* _To do_: Pictures are to be dropped, and only the lines from the one containing "[00:01:02.19]" through the end of the data below are to be reproduced as written.

* _Data under study_:
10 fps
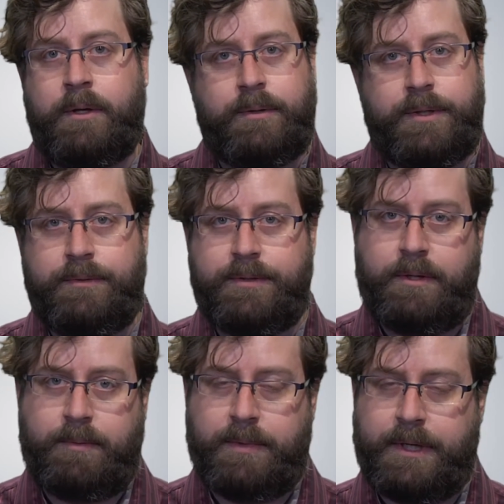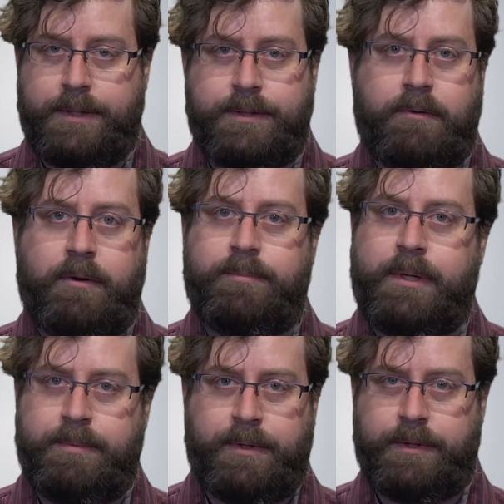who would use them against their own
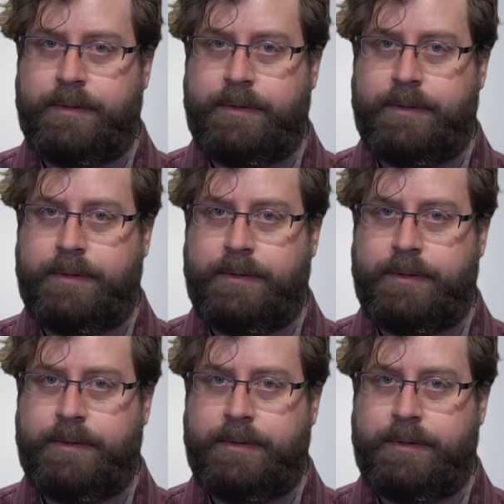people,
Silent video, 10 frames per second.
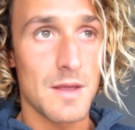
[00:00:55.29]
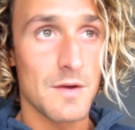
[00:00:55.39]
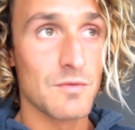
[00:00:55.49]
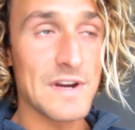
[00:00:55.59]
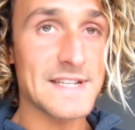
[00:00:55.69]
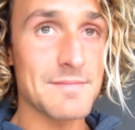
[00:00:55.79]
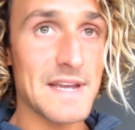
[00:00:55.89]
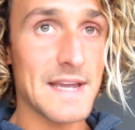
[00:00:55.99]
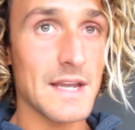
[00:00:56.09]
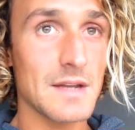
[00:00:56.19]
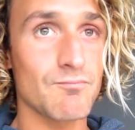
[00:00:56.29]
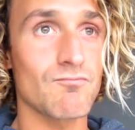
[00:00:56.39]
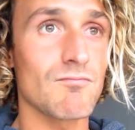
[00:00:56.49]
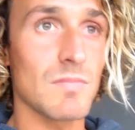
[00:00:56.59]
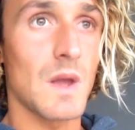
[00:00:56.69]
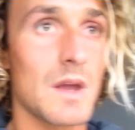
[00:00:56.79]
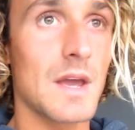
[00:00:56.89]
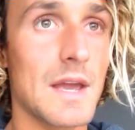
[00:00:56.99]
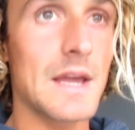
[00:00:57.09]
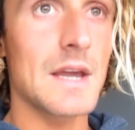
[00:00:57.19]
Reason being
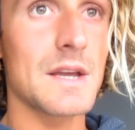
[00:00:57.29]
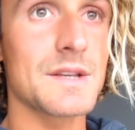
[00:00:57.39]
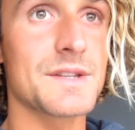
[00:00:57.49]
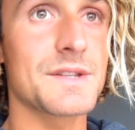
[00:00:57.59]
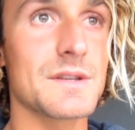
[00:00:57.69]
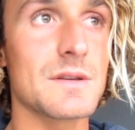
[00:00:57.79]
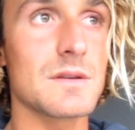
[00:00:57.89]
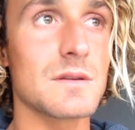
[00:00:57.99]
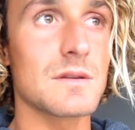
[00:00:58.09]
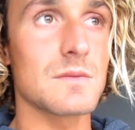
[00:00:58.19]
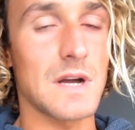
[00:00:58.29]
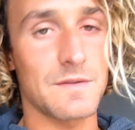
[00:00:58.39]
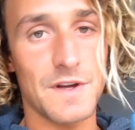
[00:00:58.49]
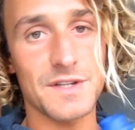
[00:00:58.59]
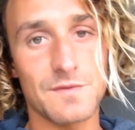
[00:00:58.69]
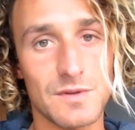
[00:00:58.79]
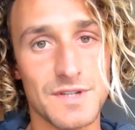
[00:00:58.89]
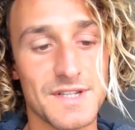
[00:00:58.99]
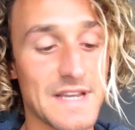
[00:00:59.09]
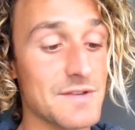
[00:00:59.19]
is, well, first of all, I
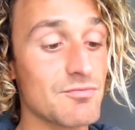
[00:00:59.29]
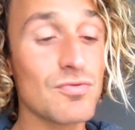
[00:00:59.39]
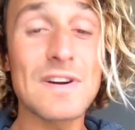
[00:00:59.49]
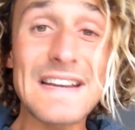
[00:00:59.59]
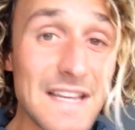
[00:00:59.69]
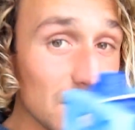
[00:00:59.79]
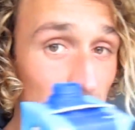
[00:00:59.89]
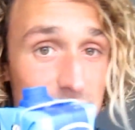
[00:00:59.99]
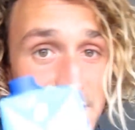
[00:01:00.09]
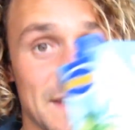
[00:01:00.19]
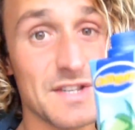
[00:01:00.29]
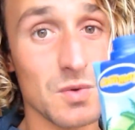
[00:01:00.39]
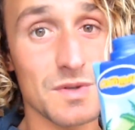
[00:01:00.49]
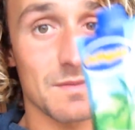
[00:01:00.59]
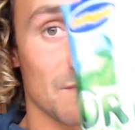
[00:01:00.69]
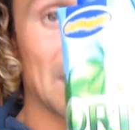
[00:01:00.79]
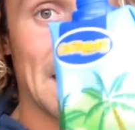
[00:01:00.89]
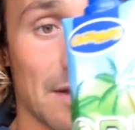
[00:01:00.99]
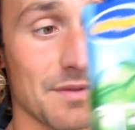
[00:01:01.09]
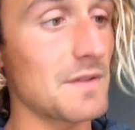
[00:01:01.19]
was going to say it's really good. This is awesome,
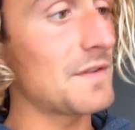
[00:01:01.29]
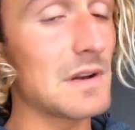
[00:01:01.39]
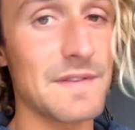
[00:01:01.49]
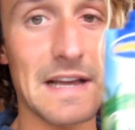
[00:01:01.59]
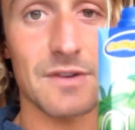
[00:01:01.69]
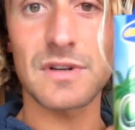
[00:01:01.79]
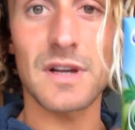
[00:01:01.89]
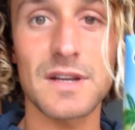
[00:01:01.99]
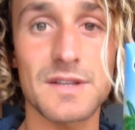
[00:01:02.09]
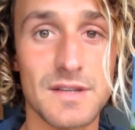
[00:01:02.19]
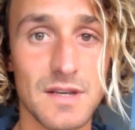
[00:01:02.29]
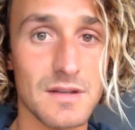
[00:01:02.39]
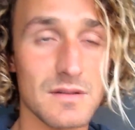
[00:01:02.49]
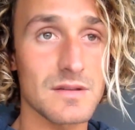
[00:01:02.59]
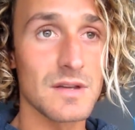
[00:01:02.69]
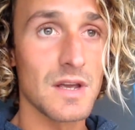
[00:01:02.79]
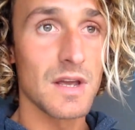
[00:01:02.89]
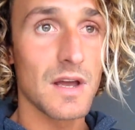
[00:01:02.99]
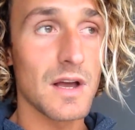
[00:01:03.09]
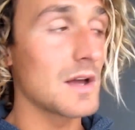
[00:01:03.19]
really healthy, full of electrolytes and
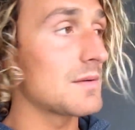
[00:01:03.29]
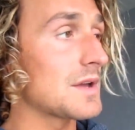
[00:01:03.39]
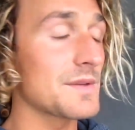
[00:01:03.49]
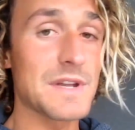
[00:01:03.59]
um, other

* _Expected answer_:
[00:01:02.19]
[00:01:02.29]
[00:01:02.39]
[00:01:02.49]
[00:01:02.59]
[00:01:02.69]
[00:01:02.79]
[00:01:02.89]
[00:01:02.99]
[00:01:03.09]
[00:01:03.19]
really healthy, full of electrolytes and
[00:01:03.29]
[00:01:03.39]
[00:01:03.49]
[00:01:03.59]
um, other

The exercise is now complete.